The volume opens with the preface (Manacorda), the introduction (Sebastiani and Megale) and two relatively short introductory articles (Cambi, Fentress). All four pay tribute to the excavations of Settefinestre[1] and the survey of the Albegna Valley.[2] The following articles do not seem to be in geographical nor chronological order but the reader moves back and forth between northern and southern Tuscany and northern Lazio. However, the last two articles, Vanni’s on economics and religion and Bianchi’s on rural settlements and natural resources in early Medieval southern Tuscany have wider themes than the presentation of new field research projects.

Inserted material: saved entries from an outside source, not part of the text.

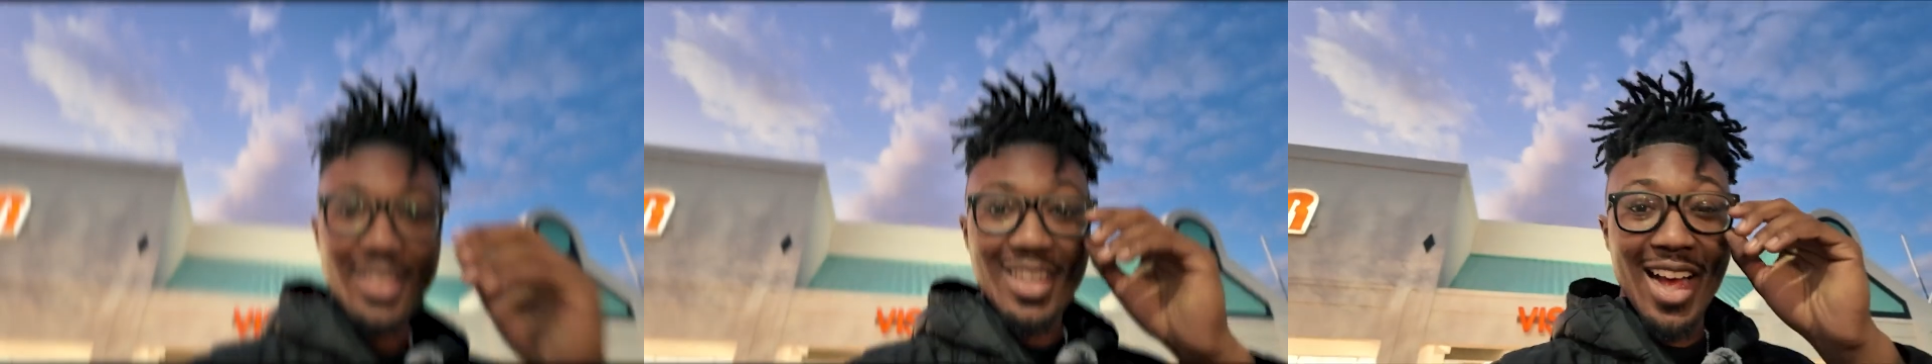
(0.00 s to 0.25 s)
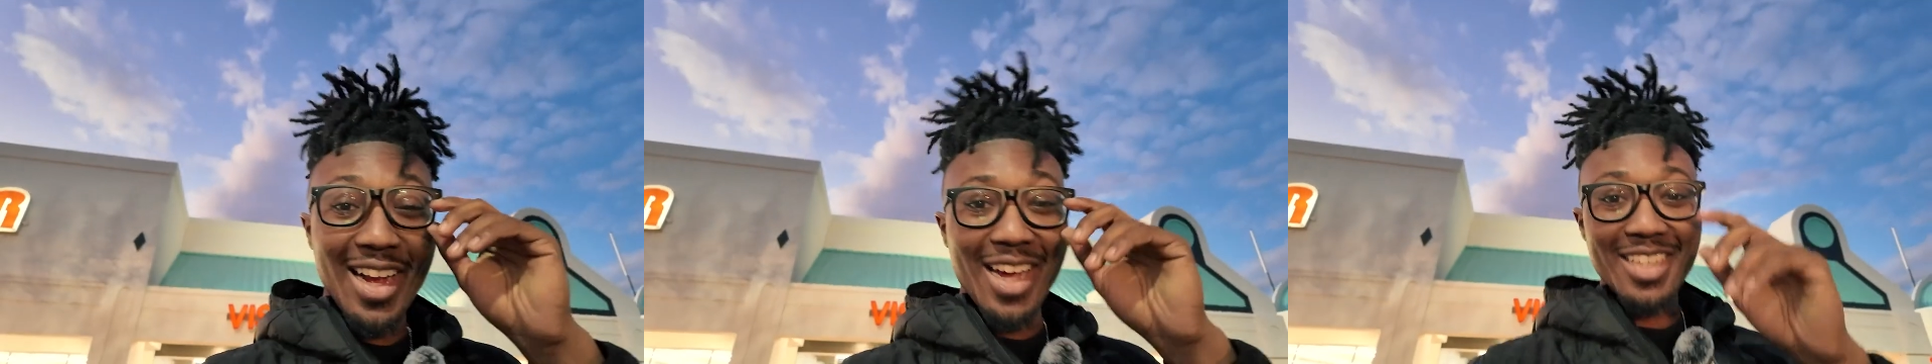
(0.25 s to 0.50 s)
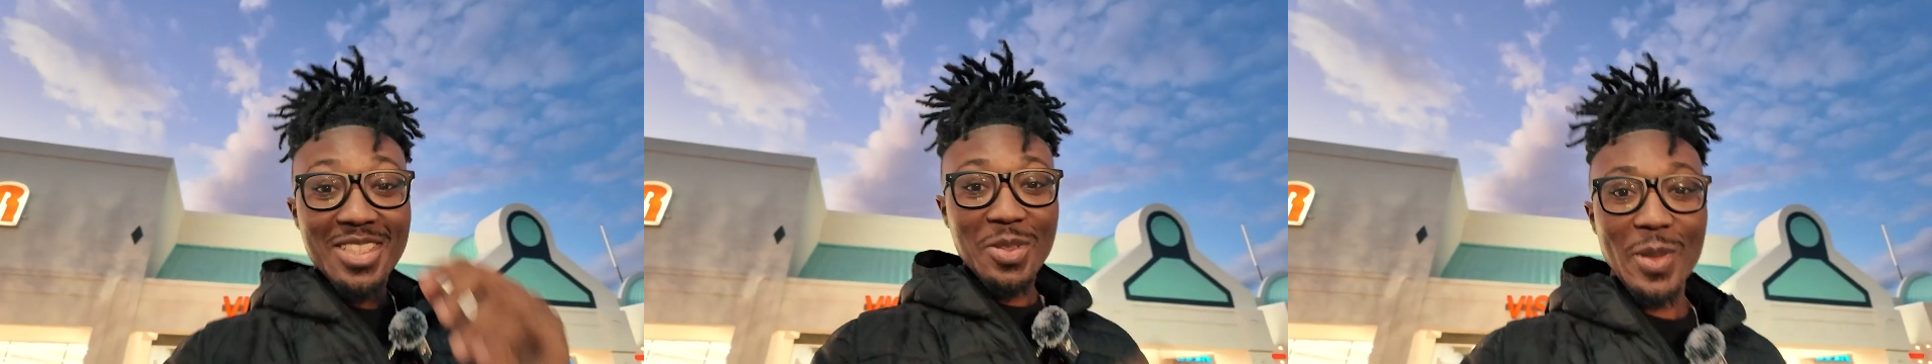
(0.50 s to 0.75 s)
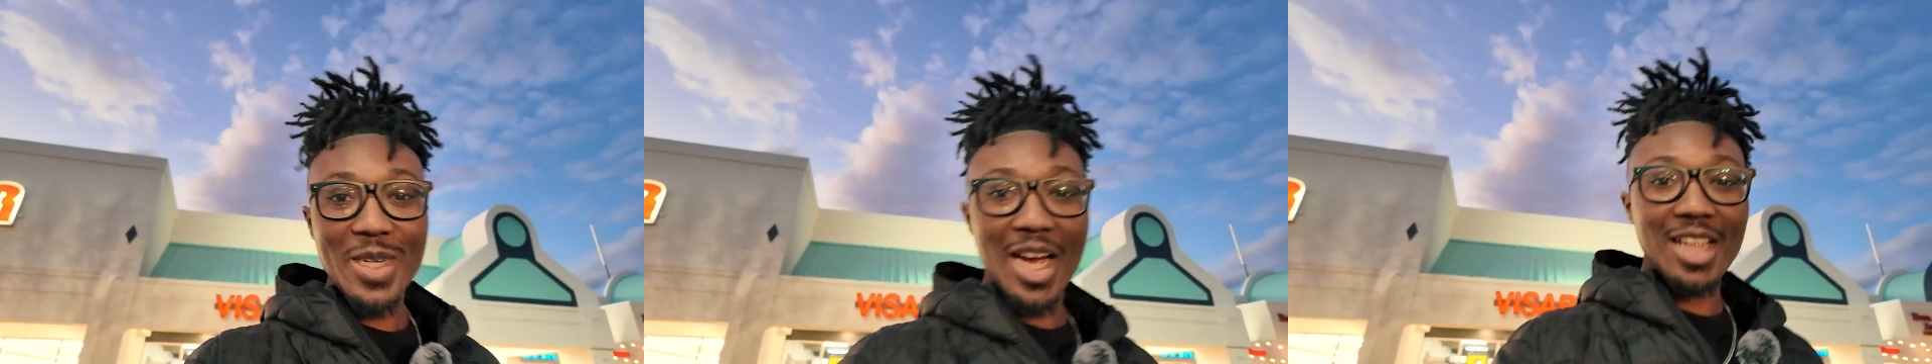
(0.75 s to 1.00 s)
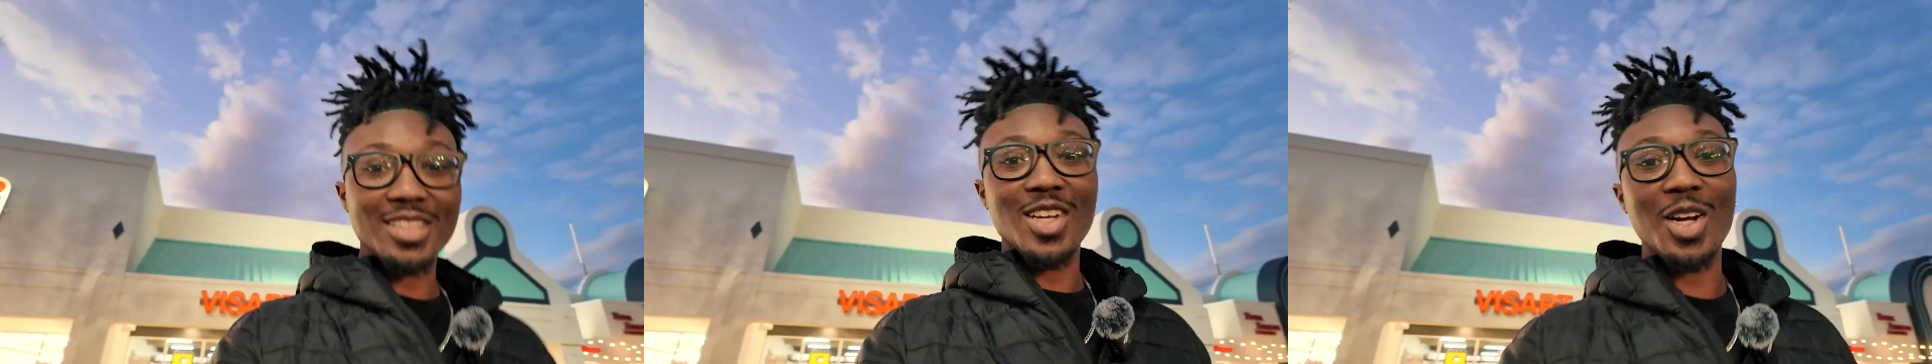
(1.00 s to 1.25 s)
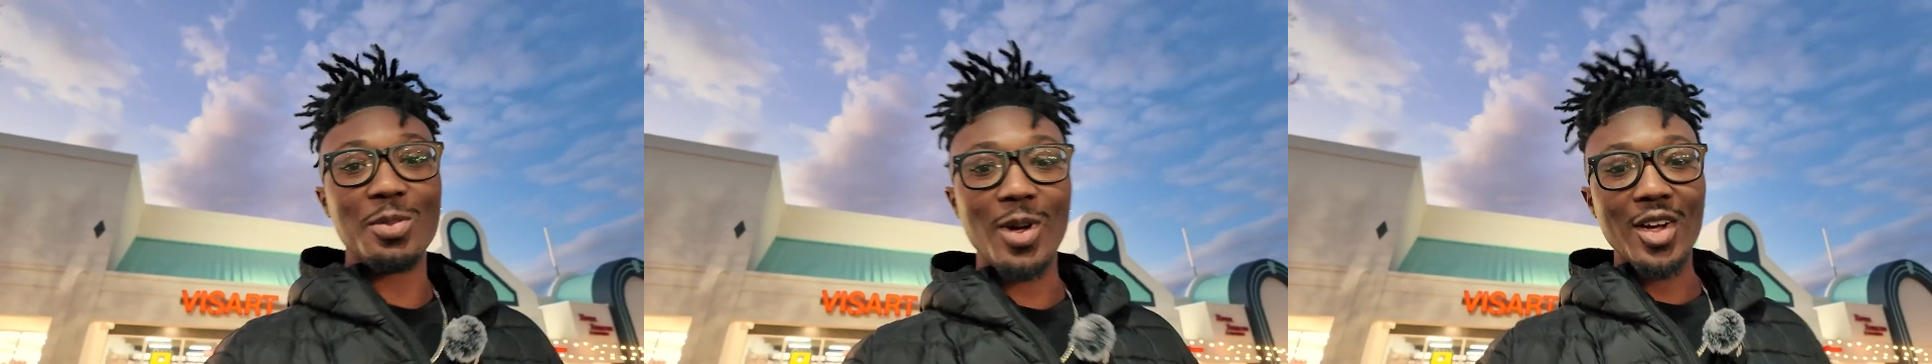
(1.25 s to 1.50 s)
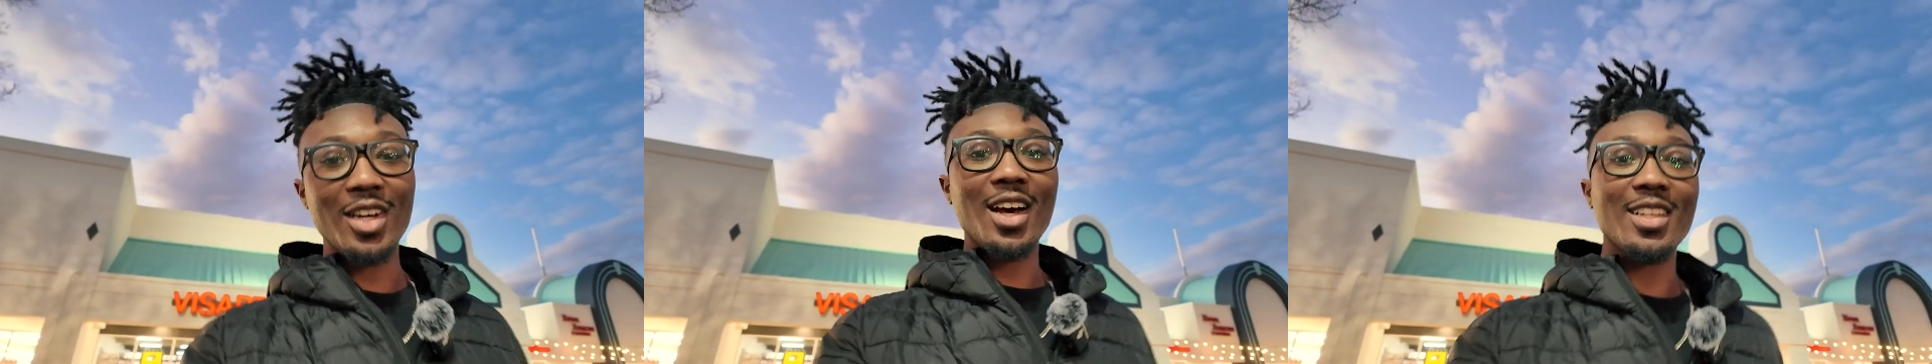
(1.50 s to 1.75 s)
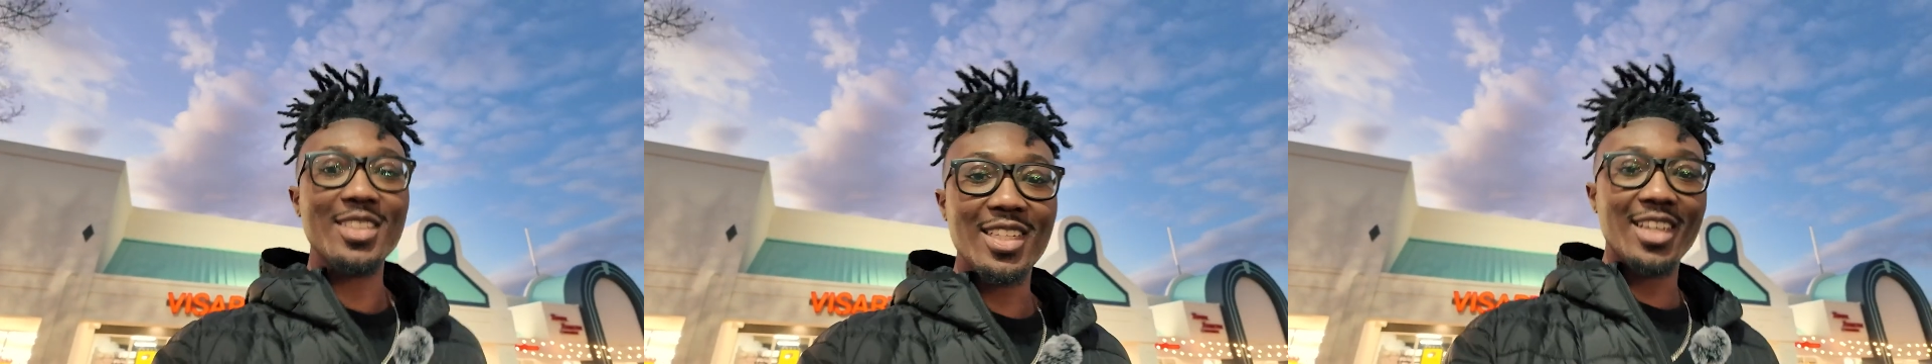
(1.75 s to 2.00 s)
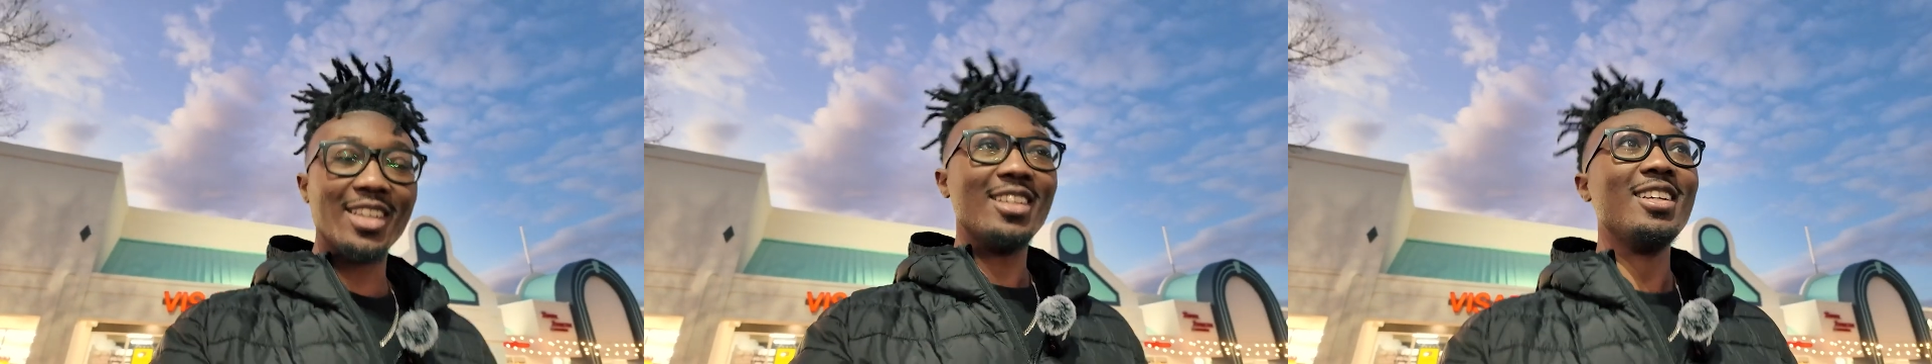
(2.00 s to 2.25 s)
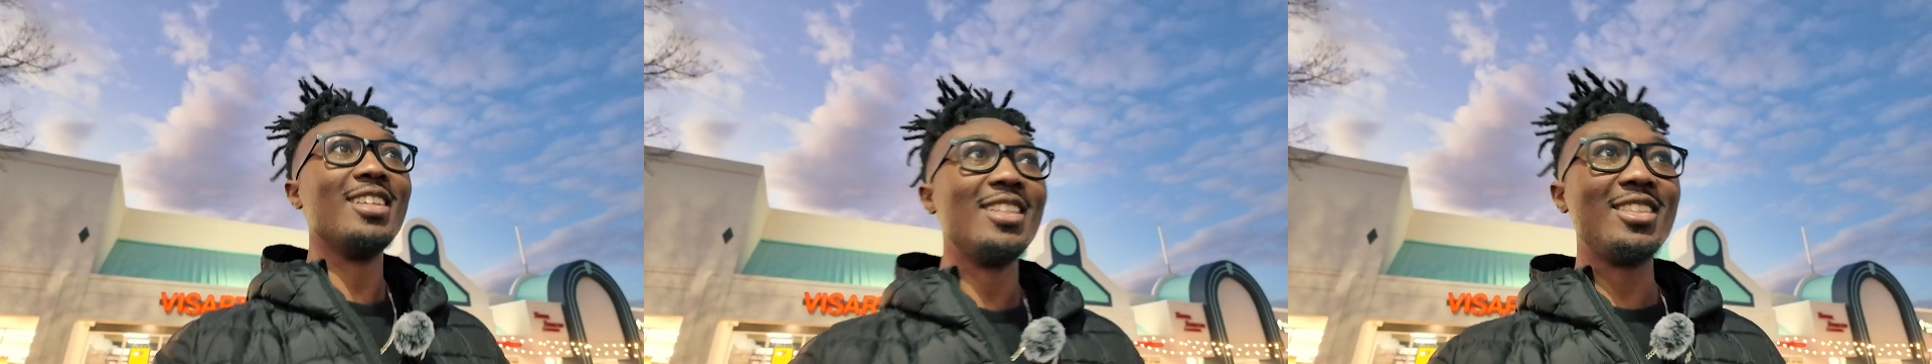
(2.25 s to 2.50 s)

Now I gotta see what Kyla talking about. Kyla said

As Cambi indicates the aim is to present long-term projects studying long-term settlement sites. Fentress gives a rundown of the central themes: rural sites, both large and small, towns and landscape. An important fixed point is the Roman Peasant Project of the University of Siena that excavated the Roman site of Santa Marta (Campana and Vaccaro), a residential and possible mansio site in the Middle Ombrone Valley that dates at least from the second century BC to the sixth century AD. The overall project is a key to understanding the character of the so-called minor Roman sites and their variability, but at Santa Marta they have uncovered the most prestigious local site. The late production activities are something encountered also at other sites such as Aiano (Cavalieri) and Podere Marzuolo (Van Oyen et al.). It would have been interesting to hear more about the small sites covered by the Roman Peasant Project; even if they are listed in Campana and Vaccaro’s article, in the book the same large sites the project wanted to get away from take centre stage.
The contribution by Cavalieri on the villa of Aiano brings in an interesting case of continuity in place-names where there are hiatuses in archaeological material. However, the new project at Rusellae (Celuzza et al.) has shown that the use of the later episcopal boundaries to reconstruct the boundaries between the different Etruscan towns in the area is not adequate anymore and material studies are needed in order to look at the frontier shrines and the distribution of cremations in the direction of Volaterrae and Clusium. Otherwise, it is clear that the Rusellae project will be a key in developing the site in the future and publishing the results of the earlier excavations.
The Rome Department of the German Archaeological Institute (Colombi) is looking for the Etruscan harbours of Vetulonia and mapping the extent of the Prile Lagoon. This very interesting chapter outlines the known history of the Prile Lagoon and shows the results of the magnetometer survey in two areas along the northern side of the Grosseto plain. Sadly, the study of the coastal zone of Vada Volaterrae (Genovesi) is based on the restudy of unpublished amphora features and does not include any new environmental work. However, this study is a result of valuable work at the local museum and describes the research situation in the area.
The article on the complex at Vignale (Giorgi) is another important project by the University of Siena. This site is noteworthy due to its longevity until the tenth century AD. It developed into a high-status coastal lagune villa in the Imperial period and its road mansio seems to have developed into an Imperial mansio during Late Antiquity, perhaps to be identified as Aquae Populoniae.
The two articles on Populonia discuss two different aspects of the town: Mascione discusses the building and desertion periods of the sacred area on the Acropolis of the town, resulting from the collaboration between three different Italian universities, whereas Megale’s article expands from a description of a harbour castrum into a wider discussion on piracy in the Mediterranean and its archaeological (in)visibility. The following two articles both present domus, the first in Luni, excavated by a team from Pisa (Menchelli et al.), and the second a Greek-type pastás house from Vetulonia (Rafanelli). The latter was built with mud-brick on a stone foundation and is the earliest find of this Greek-type structure in the area.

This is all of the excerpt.